Ni que decir de esos energúmenos que, montados en 30 toneladas de acero infrenable se lanzan a adelantar en curva y cuesta porque la magnitud de lo que conducen los protege contra el impacto de un automóvil.
Un proyecto de ley que apenas llegó a la Asamblea debió ser revisado en pocas semanas y cambiado solo en lo más elemental, fue completamente frenado por años y prostituido por una Asamblea incapaz, que al final ya no puede enderezar la torta que se jaló en las pocas (por dicha) semanas de gestión que le quedan. Por ahí anda alguno diciendo que es la que mayor cantidad de leyes ha producido, como sí cantidad fuera lo importante, y no calidad.
Mientras que los países desarrollados, sobretodo los de Europa, se están moviendo hacia CERO TOLERANCIA, no obstante que sus normas actuales ya son muy rigurosas, el peor Congreso del que tengamos memoria- por la falta de ética e integridad de algunos de sus miembros y por la incompetencia de algunos otros- (las excepciones de siempre exceptuadas), nos lleva a “una cervecita más”.

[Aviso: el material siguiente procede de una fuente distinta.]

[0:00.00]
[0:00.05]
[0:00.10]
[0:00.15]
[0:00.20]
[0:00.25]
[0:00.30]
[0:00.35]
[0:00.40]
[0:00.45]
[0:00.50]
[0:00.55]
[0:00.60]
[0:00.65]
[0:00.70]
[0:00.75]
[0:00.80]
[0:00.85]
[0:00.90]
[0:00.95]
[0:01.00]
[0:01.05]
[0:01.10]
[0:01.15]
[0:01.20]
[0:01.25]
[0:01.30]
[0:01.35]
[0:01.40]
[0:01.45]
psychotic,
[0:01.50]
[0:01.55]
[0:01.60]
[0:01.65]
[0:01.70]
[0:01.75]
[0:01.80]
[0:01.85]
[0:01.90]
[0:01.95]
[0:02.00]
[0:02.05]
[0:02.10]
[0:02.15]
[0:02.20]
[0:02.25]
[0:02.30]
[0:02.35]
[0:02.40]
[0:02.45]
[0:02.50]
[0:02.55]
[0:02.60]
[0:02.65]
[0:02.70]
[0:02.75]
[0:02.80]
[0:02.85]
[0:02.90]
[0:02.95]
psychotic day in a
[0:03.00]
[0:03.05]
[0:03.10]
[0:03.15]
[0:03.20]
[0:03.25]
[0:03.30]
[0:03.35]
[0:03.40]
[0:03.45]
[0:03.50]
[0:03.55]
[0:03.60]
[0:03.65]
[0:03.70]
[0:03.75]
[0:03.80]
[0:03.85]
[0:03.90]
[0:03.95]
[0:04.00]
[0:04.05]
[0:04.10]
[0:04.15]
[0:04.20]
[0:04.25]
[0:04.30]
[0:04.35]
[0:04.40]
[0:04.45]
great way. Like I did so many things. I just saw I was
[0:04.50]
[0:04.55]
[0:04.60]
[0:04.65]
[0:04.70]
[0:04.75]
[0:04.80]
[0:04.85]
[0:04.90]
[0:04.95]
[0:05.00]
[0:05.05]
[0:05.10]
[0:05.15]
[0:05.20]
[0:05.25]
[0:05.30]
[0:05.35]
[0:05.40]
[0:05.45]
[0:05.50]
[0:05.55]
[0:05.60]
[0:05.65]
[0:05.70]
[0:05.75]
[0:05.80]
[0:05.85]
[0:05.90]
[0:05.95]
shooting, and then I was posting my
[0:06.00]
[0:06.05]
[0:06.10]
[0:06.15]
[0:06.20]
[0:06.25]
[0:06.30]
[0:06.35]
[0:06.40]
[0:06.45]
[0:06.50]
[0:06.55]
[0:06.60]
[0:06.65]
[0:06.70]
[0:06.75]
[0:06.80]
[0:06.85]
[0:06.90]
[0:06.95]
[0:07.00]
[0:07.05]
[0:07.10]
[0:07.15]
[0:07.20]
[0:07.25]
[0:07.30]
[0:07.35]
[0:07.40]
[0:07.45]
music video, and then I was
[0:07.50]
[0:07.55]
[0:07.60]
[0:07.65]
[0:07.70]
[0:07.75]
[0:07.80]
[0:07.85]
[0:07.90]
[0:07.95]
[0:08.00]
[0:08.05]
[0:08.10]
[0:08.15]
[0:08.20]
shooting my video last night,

Los intereses políticos han logrado sacar lo más bajo de una mayoría que ahora se va a tratar de colgar del gobierno de doña Laura para seguir “alternando de poder” y brindándonos sus “valiosos” servicios. Afortunados que somos.

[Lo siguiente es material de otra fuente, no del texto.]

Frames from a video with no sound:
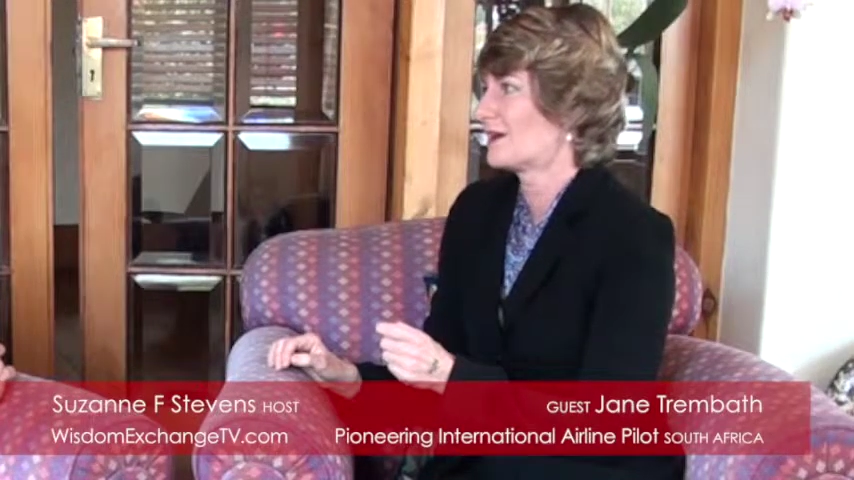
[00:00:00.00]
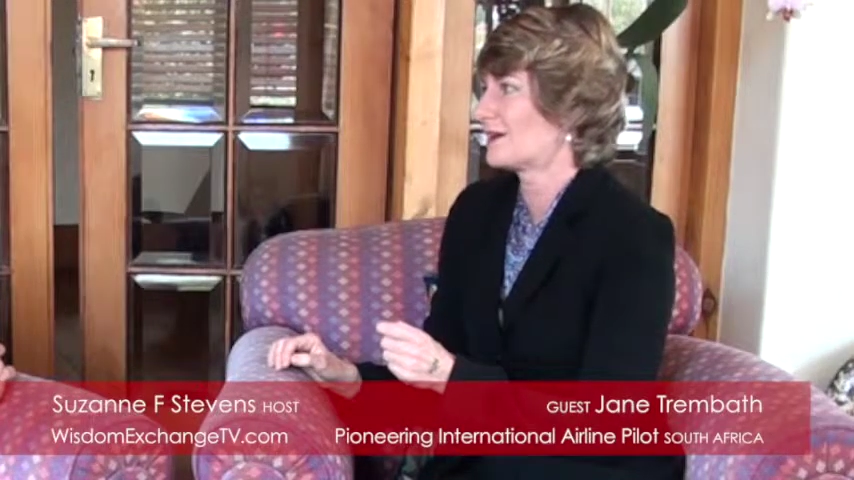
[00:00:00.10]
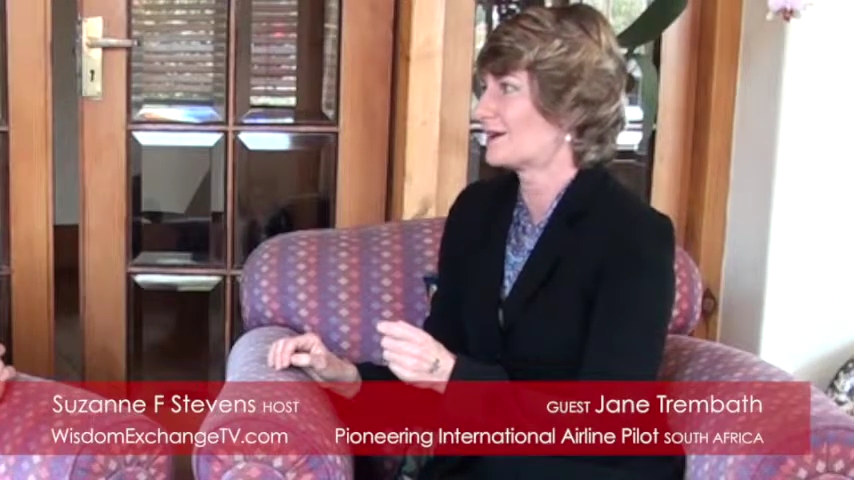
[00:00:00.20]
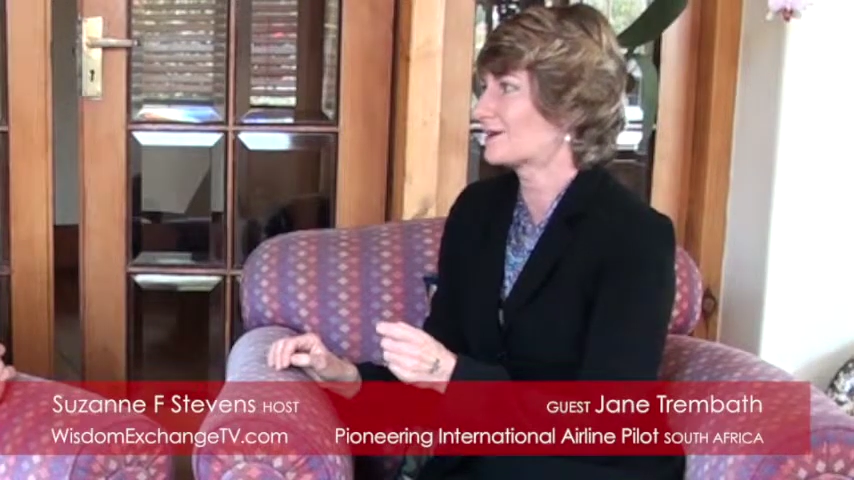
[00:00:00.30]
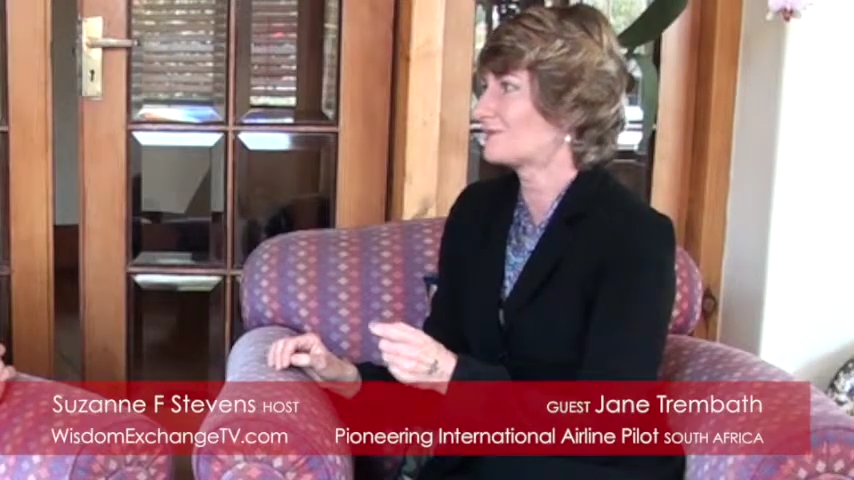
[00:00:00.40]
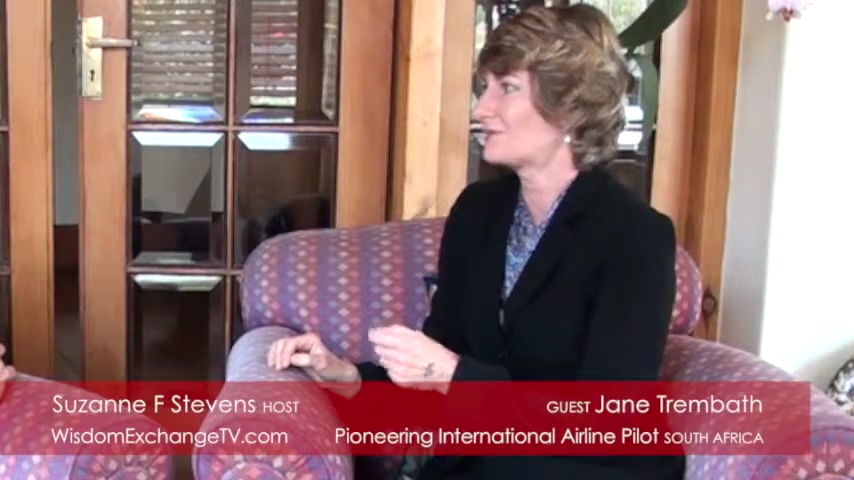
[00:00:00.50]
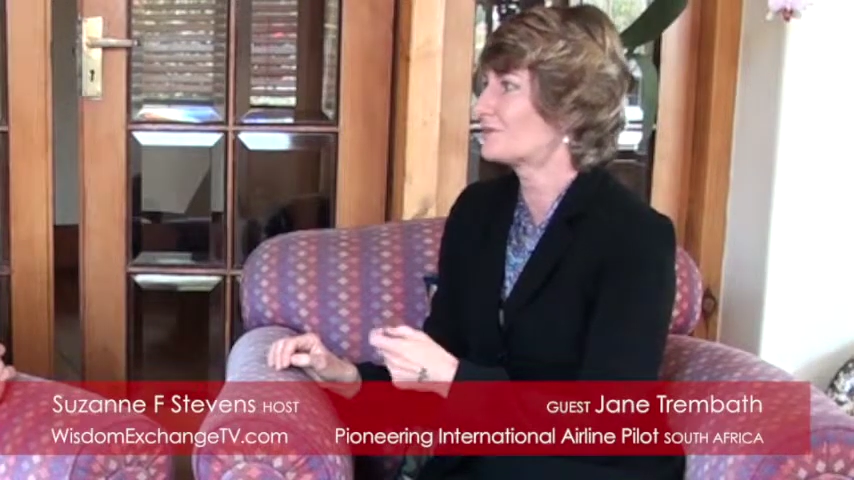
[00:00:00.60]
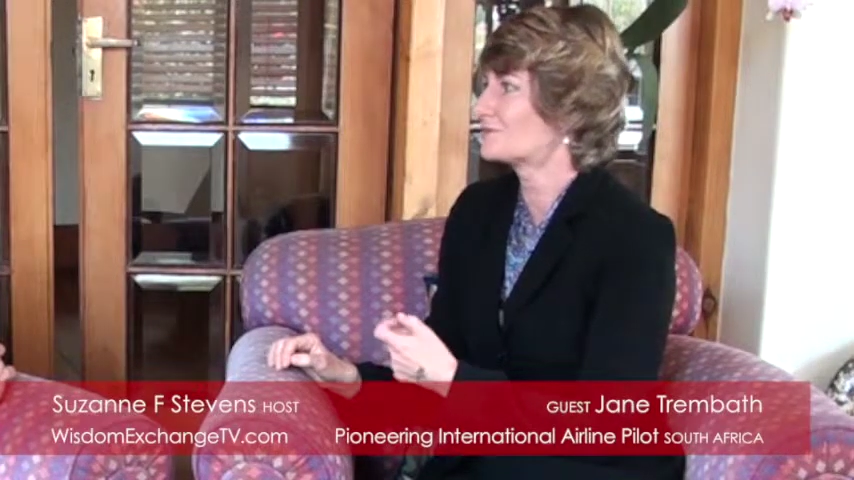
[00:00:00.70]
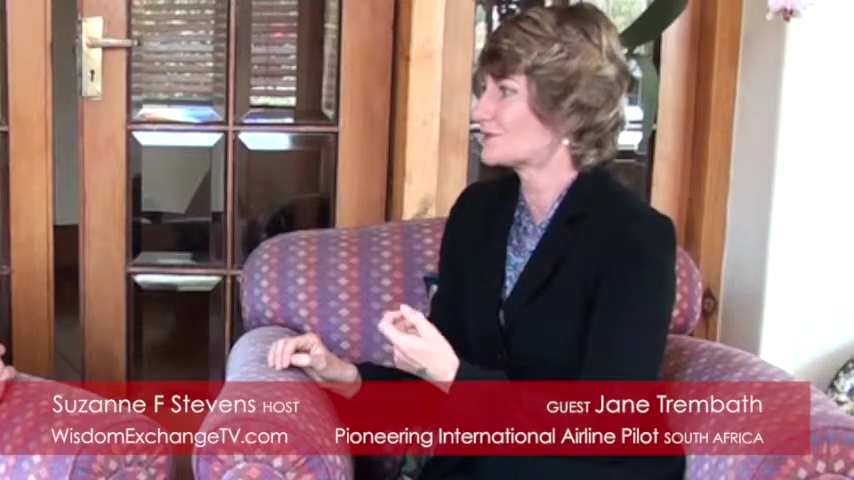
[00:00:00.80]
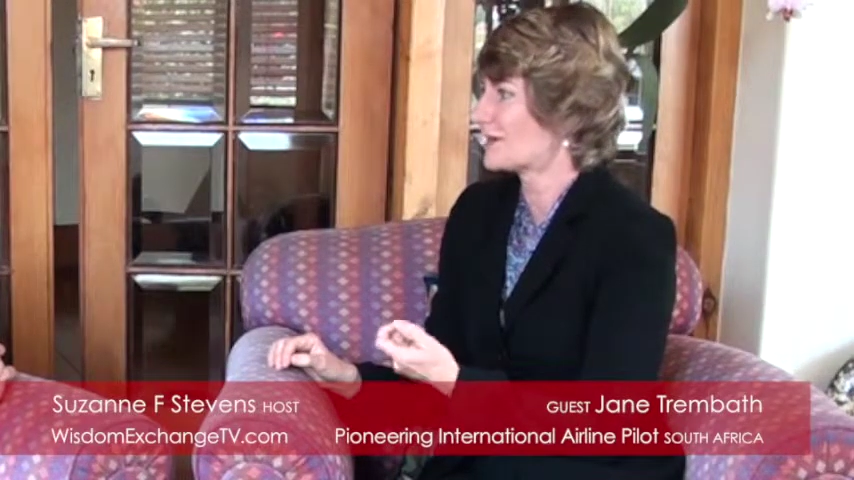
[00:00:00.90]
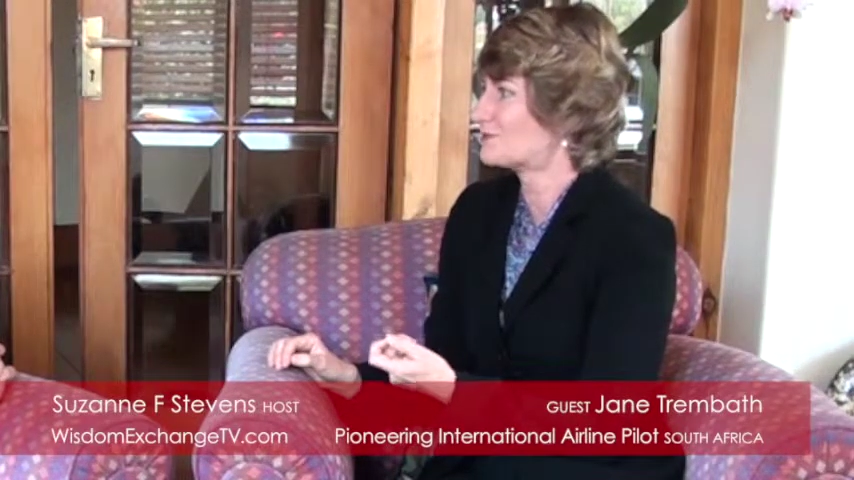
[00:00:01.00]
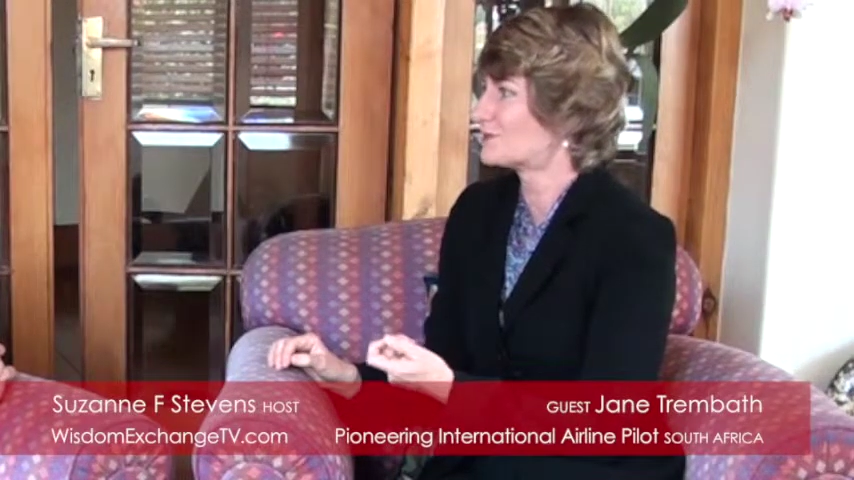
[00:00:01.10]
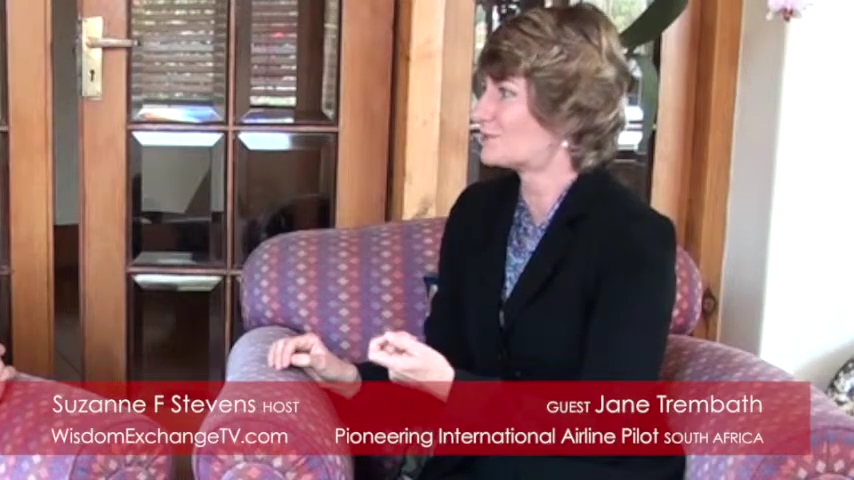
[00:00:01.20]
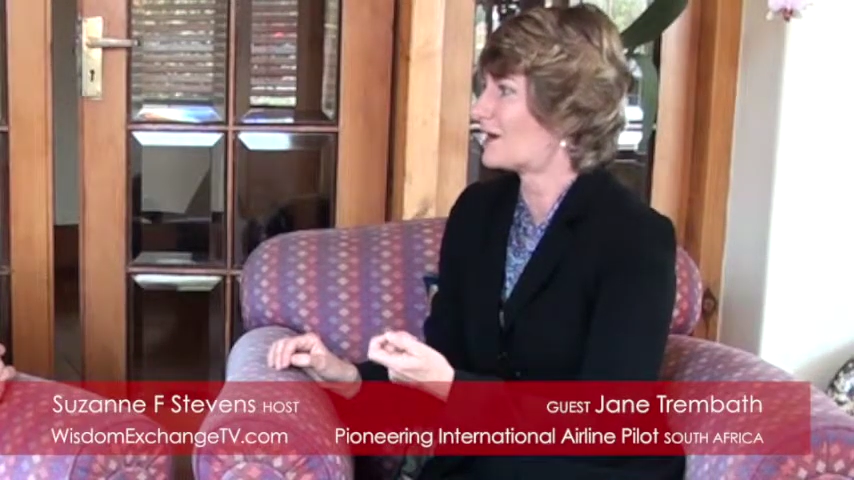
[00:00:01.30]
And I can think of times in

A este grupo de culpables hay que sumar aquellos periodistas que, como sirenas, cantaron que las multas eran muy altas y algunos pobrecitos no las podrían pagar. ¿No se dan cuenta de que abarataron las vidas humanas? ¿No pensaron que solo con medidas draconianas se va a parar a estos energúmenos? ¿No se dieron cuenta de que sí los conductores, pobrecitos ó no, cumplen con las leyes, sí no violan la ley, no tienen porque pagar las altas multas? ¿No pensaron que el homicidio casi intencional de niños, ó de viejitas, ó de cualquier otro ser humano, no solo se debe castigar post-factum sino que hay que prevenirlo? ¿Y que solo se previene sí la relación acto irresponsable-castigo es suficientemente seria para frenar la indiferencia?
No queremos tratar hoy otros temas para centrarnos en este gravísimo problema. Que quienes nos lean tengan la oportunidad de meditar cuidadosamente; sobretodo los nuevos diputados, pues quedan obligados a revisar una ley que los actuales no pudieron cristalizar a largo plazo.